PROMPT. Each line of the data must be given back verbatim, with pictures removed.

[[ DATA FOR REVIEW open ]]

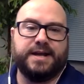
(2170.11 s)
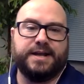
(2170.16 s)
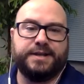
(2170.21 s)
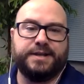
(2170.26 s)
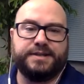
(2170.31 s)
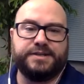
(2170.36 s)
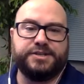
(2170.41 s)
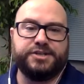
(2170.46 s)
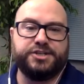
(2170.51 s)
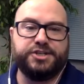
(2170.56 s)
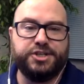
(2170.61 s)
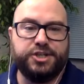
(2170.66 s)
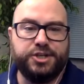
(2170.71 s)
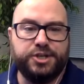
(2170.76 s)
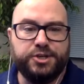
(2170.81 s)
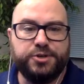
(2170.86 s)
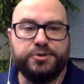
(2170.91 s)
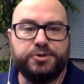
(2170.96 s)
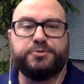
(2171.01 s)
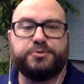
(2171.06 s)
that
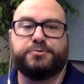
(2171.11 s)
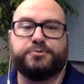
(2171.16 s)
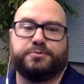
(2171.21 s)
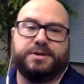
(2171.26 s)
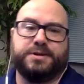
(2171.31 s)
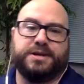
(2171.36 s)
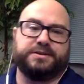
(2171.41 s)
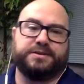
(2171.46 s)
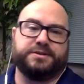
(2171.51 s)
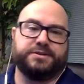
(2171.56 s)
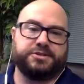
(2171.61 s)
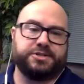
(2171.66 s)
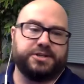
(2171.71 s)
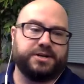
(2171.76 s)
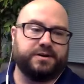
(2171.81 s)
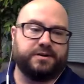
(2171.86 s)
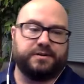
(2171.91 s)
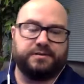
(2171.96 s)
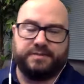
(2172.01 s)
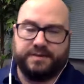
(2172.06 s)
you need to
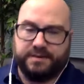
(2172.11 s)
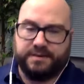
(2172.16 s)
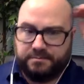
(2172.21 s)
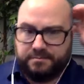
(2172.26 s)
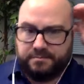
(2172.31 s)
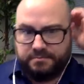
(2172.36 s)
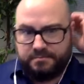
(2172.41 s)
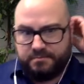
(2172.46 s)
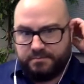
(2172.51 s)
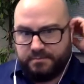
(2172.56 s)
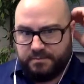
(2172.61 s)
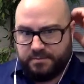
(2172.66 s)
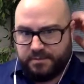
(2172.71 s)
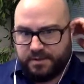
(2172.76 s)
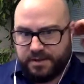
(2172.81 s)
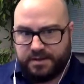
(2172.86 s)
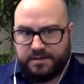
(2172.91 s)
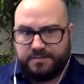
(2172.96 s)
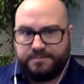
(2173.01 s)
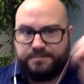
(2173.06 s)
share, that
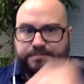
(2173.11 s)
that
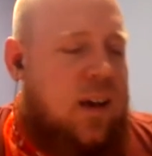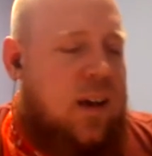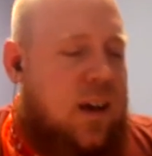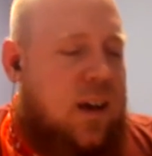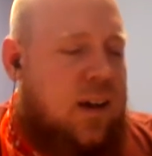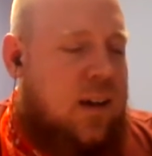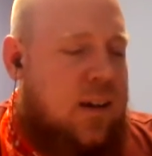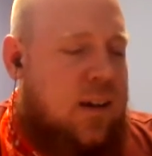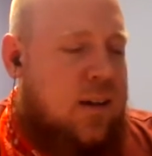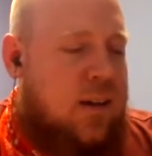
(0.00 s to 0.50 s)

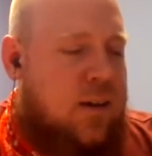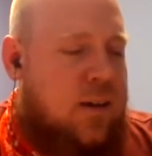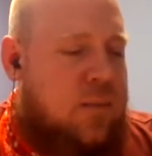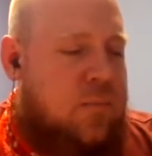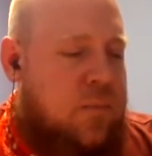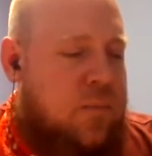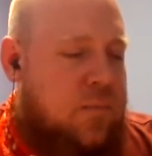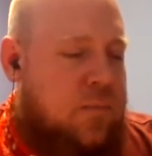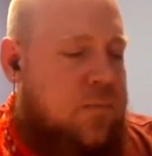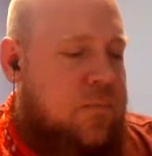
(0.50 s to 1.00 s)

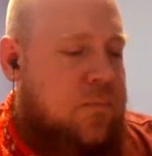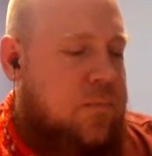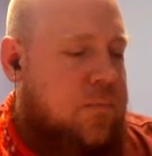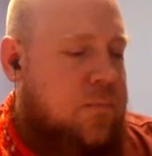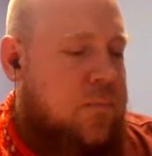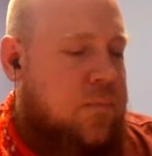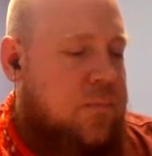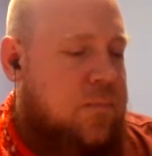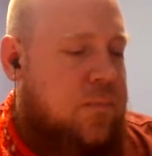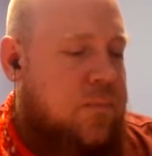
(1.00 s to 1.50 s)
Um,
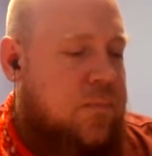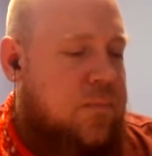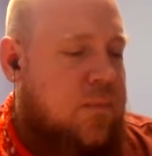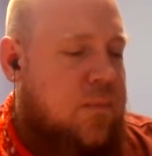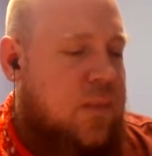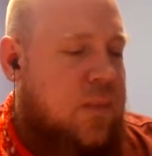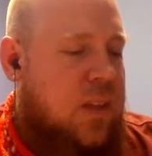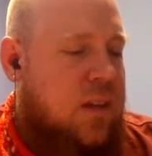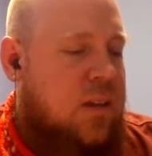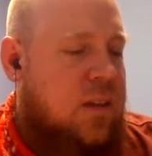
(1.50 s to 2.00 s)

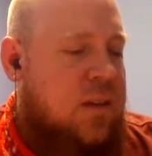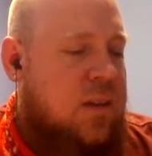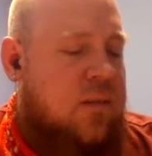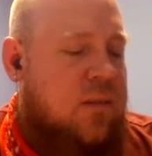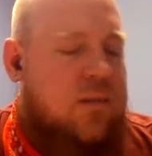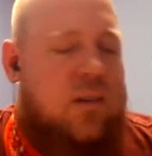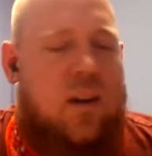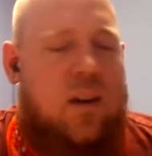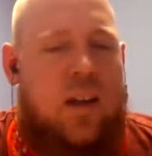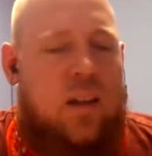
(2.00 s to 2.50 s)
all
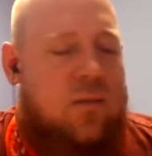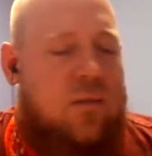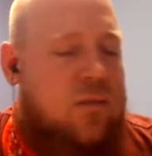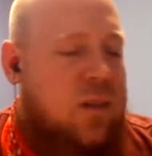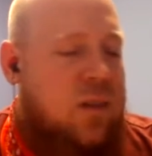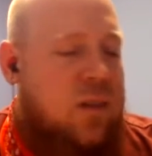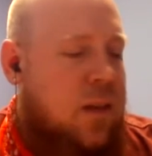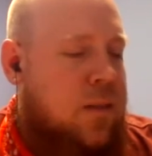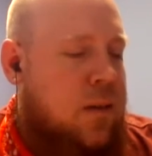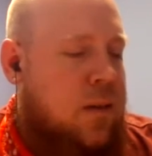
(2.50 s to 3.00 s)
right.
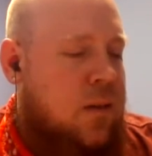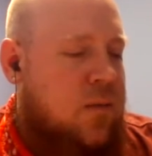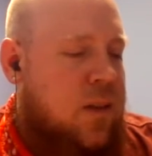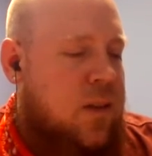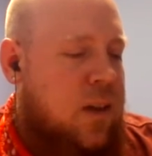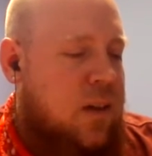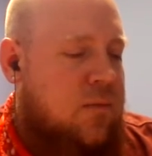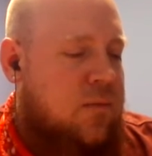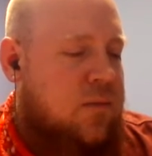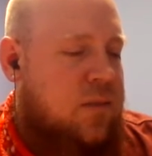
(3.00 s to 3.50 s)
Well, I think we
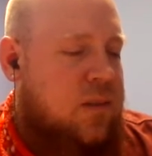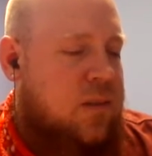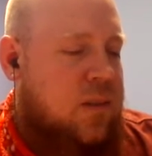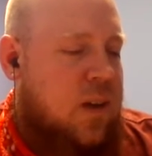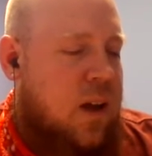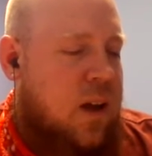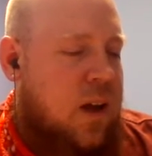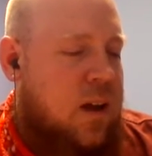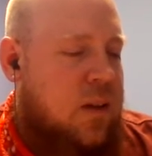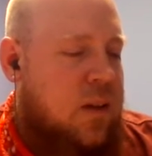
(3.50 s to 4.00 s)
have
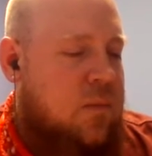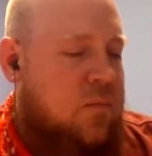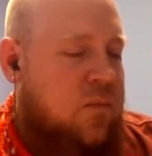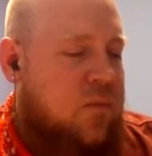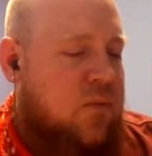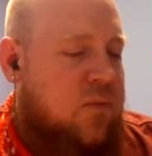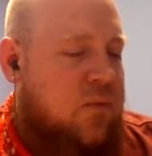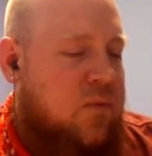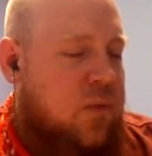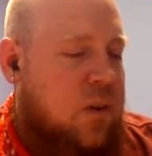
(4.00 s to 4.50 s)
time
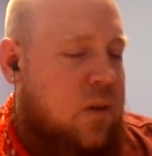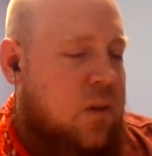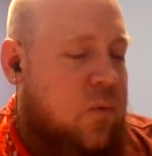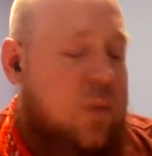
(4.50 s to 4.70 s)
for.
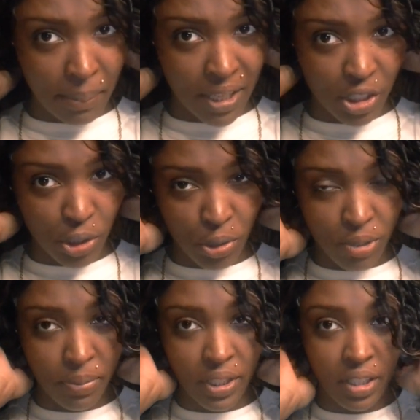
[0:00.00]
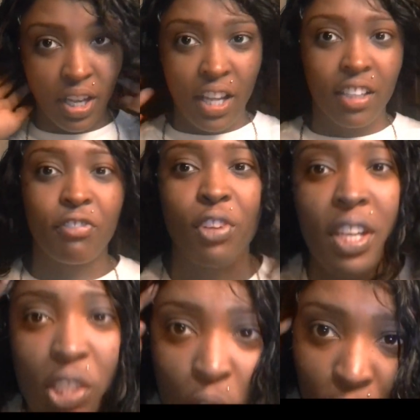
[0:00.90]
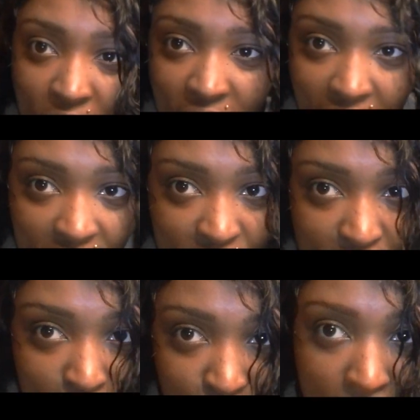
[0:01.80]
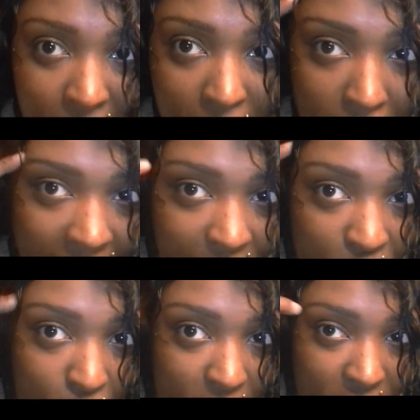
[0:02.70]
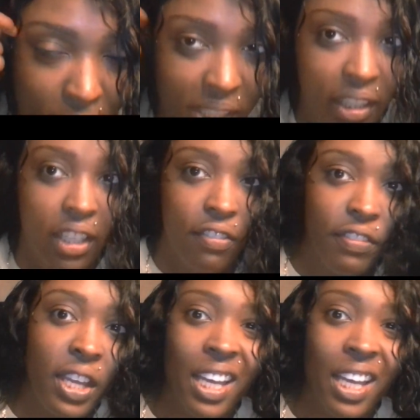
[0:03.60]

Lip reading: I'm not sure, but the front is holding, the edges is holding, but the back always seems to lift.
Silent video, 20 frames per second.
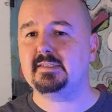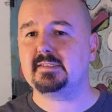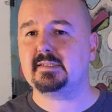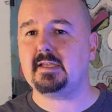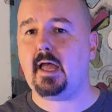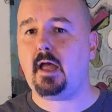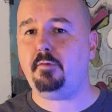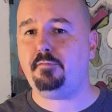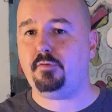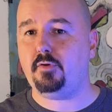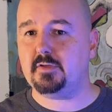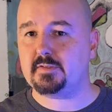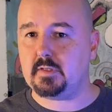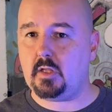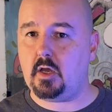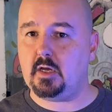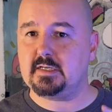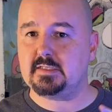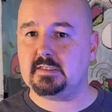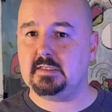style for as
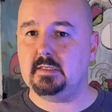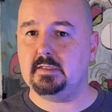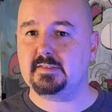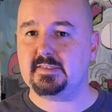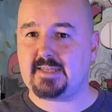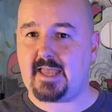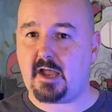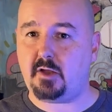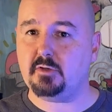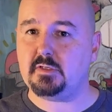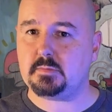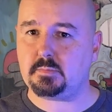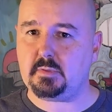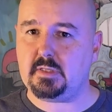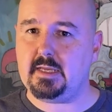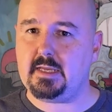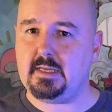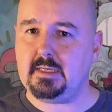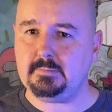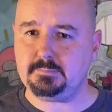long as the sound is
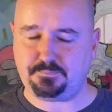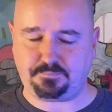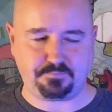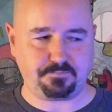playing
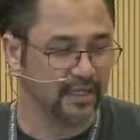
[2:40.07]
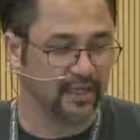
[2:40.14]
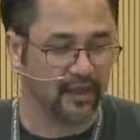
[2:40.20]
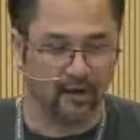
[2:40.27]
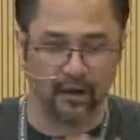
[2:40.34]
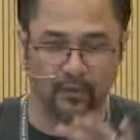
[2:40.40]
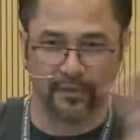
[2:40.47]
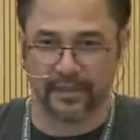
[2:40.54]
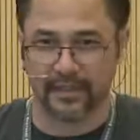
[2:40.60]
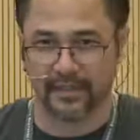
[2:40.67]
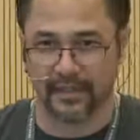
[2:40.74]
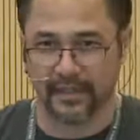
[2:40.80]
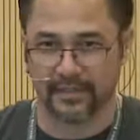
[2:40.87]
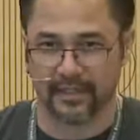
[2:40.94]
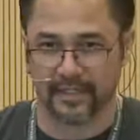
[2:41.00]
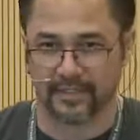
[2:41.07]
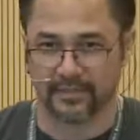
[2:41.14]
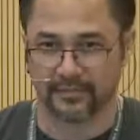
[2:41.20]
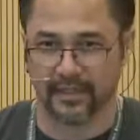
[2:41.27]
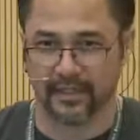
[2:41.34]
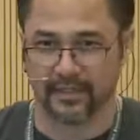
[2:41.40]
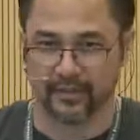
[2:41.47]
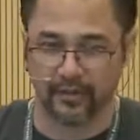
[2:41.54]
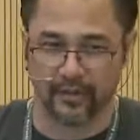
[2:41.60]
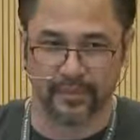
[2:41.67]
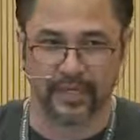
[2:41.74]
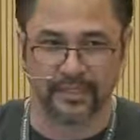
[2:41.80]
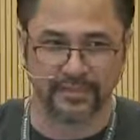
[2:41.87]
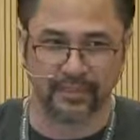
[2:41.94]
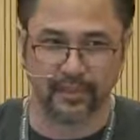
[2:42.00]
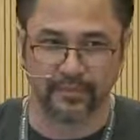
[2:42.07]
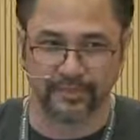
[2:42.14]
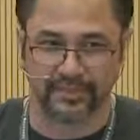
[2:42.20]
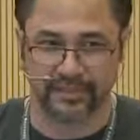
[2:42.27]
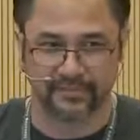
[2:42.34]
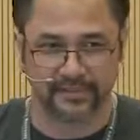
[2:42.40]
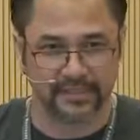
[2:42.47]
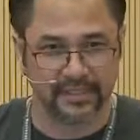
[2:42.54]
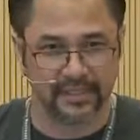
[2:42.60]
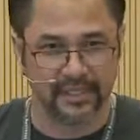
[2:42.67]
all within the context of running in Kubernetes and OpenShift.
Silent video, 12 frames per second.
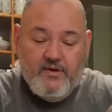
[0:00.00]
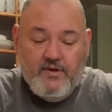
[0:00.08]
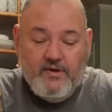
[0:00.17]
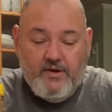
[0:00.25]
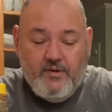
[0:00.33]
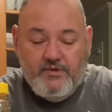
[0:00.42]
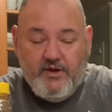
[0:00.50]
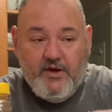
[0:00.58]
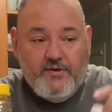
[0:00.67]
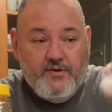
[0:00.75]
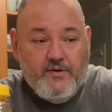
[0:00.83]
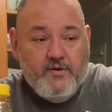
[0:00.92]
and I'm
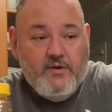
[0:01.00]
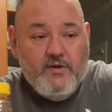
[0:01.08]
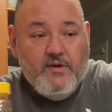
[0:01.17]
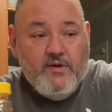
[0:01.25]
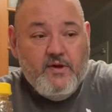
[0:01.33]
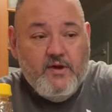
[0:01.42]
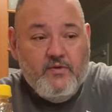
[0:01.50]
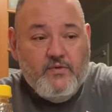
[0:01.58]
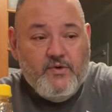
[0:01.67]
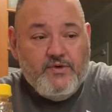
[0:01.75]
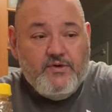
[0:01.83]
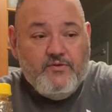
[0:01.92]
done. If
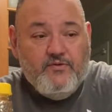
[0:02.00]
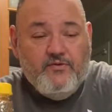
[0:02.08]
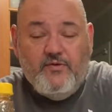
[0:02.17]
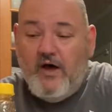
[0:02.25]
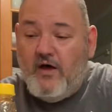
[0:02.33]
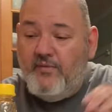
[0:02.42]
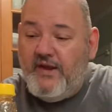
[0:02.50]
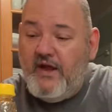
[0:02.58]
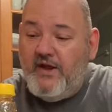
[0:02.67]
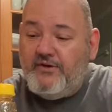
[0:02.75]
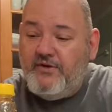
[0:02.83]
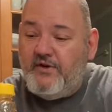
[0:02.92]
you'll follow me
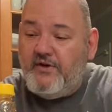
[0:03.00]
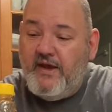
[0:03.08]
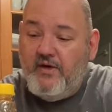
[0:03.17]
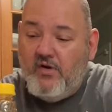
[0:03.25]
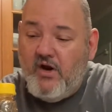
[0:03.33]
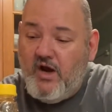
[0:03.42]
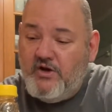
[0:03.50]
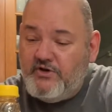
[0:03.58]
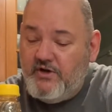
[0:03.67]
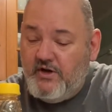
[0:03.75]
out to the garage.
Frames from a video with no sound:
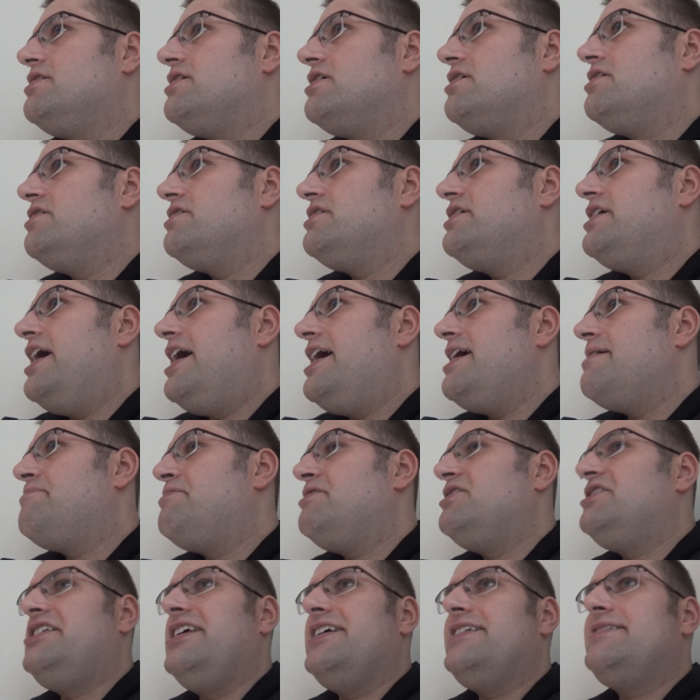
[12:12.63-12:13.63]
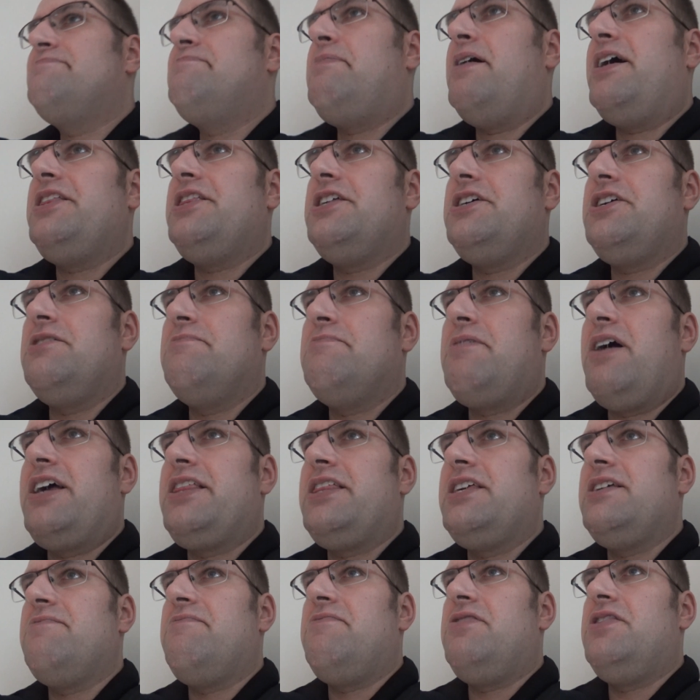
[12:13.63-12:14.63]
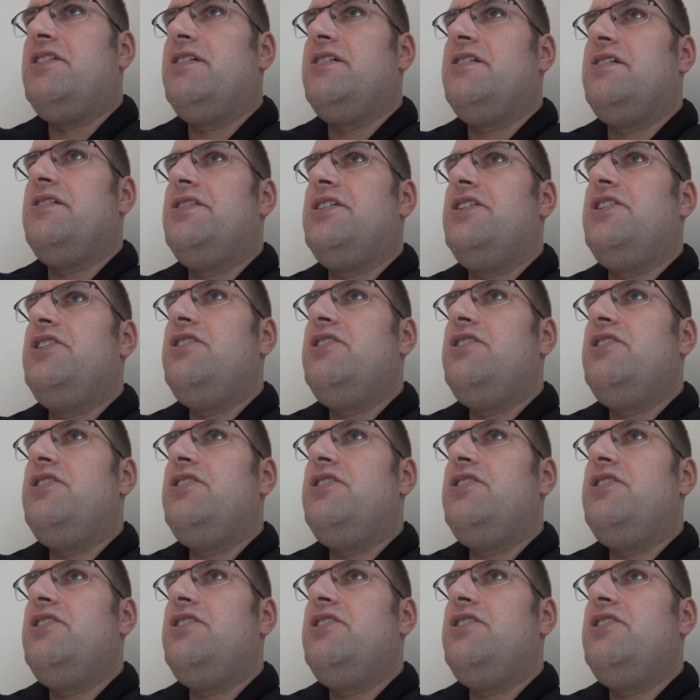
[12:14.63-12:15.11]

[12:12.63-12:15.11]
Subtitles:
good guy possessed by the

[[ DATA FOR REVIEW closed ]]

FINISHED TASK.
(2170.11 s)
(2170.16 s)
(2170.21 s)
(2170.26 s)
(2170.31 s)
(2170.36 s)
(2170.41 s)
(2170.46 s)
(2170.51 s)
(2170.56 s)
(2170.61 s)
(2170.66 s)
(2170.71 s)
(2170.76 s)
(2170.81 s)
(2170.86 s)
(2170.91 s)
(2170.96 s)
(2171.01 s)
(2171.06 s)
that
(2171.11 s)
(2171.16 s)
(2171.21 s)
(2171.26 s)
(2171.31 s)
(2171.36 s)
(2171.41 s)
(2171.46 s)
(2171.51 s)
(2171.56 s)
(2171.61 s)
(2171.66 s)
(2171.71 s)
(2171.76 s)
(2171.81 s)
(2171.86 s)
(2171.91 s)
(2171.96 s)
(2172.01 s)
(2172.06 s)
you need to
(2172.11 s)
(2172.16 s)
(2172.21 s)
(2172.26 s)
(2172.31 s)
(2172.36 s)
(2172.41 s)
(2172.46 s)
(2172.51 s)
(2172.56 s)
(2172.61 s)
(2172.66 s)
(2172.71 s)
(2172.76 s)
(2172.81 s)
(2172.86 s)
(2172.91 s)
(2172.96 s)
(2173.01 s)
(2173.06 s)
share, that
(2173.11 s)
that
(0.00 s to 0.50 s)

(0.50 s to 1.00 s)

(1.00 s to 1.50 s)
Um,
(1.50 s to 2.00 s)

(2.00 s to 2.50 s)
all
(2.50 s to 3.00 s)
right.
(3.00 s to 3.50 s)
Well, I think we
(3.50 s to 4.00 s)
have
(4.00 s to 4.50 s)
time
(4.50 s to 4.70 s)
for.
[0:00.00]
[0:00.90]
[0:01.80]
[0:02.70]
[0:03.60]

Lip reading: I'm not sure, but the front is holding, the edges is holding, but the back always seems to lift.
Silent video, 20 frames per second.
style for as
long as the sound is
playing
[2:40.07]
[2:40.14]
[2:40.20]
[2:40.27]
[2:40.34]
[2:40.40]
[2:40.47]
[2:40.54]
[2:40.60]
[2:40.67]
[2:40.74]
[2:40.80]
[2:40.87]
[2:40.94]
[2:41.00]
[2:41.07]
[2:41.14]
[2:41.20]
[2:41.27]
[2:41.34]
[2:41.40]
[2:41.47]
[2:41.54]
[2:41.60]
[2:41.67]
[2:41.74]
[2:41.80]
[2:41.87]
[2:41.94]
[2:42.00]
[2:42.07]
[2:42.14]
[2:42.20]
[2:42.27]
[2:42.34]
[2:42.40]
[2:42.47]
[2:42.54]
[2:42.60]
[2:42.67]
all within the context of running in Kubernetes and OpenShift.
Silent video, 12 frames per second.
[0:00.00]
[0:00.08]
[0:00.17]
[0:00.25]
[0:00.33]
[0:00.42]
[0:00.50]
[0:00.58]
[0:00.67]
[0:00.75]
[0:00.83]
[0:00.92]
and I'm
[0:01.00]
[0:01.08]
[0:01.17]
[0:01.25]
[0:01.33]
[0:01.42]
[0:01.50]
[0:01.58]
[0:01.67]
[0:01.75]
[0:01.83]
[0:01.92]
done. If
[0:02.00]
[0:02.08]
[0:02.17]
[0:02.25]
[0:02.33]
[0:02.42]
[0:02.50]
[0:02.58]
[0:02.67]
[0:02.75]
[0:02.83]
[0:02.92]
you'll follow me
[0:03.00]
[0:03.08]
[0:03.17]
[0:03.25]
[0:03.33]
[0:03.42]
[0:03.50]
[0:03.58]
[0:03.67]
[0:03.75]
out to the garage.
Frames from a video with no sound:
[12:12.63-12:13.63]
[12:13.63-12:14.63]
[12:14.63-12:15.11]

[12:12.63-12:15.11]
Subtitles:
good guy possessed by the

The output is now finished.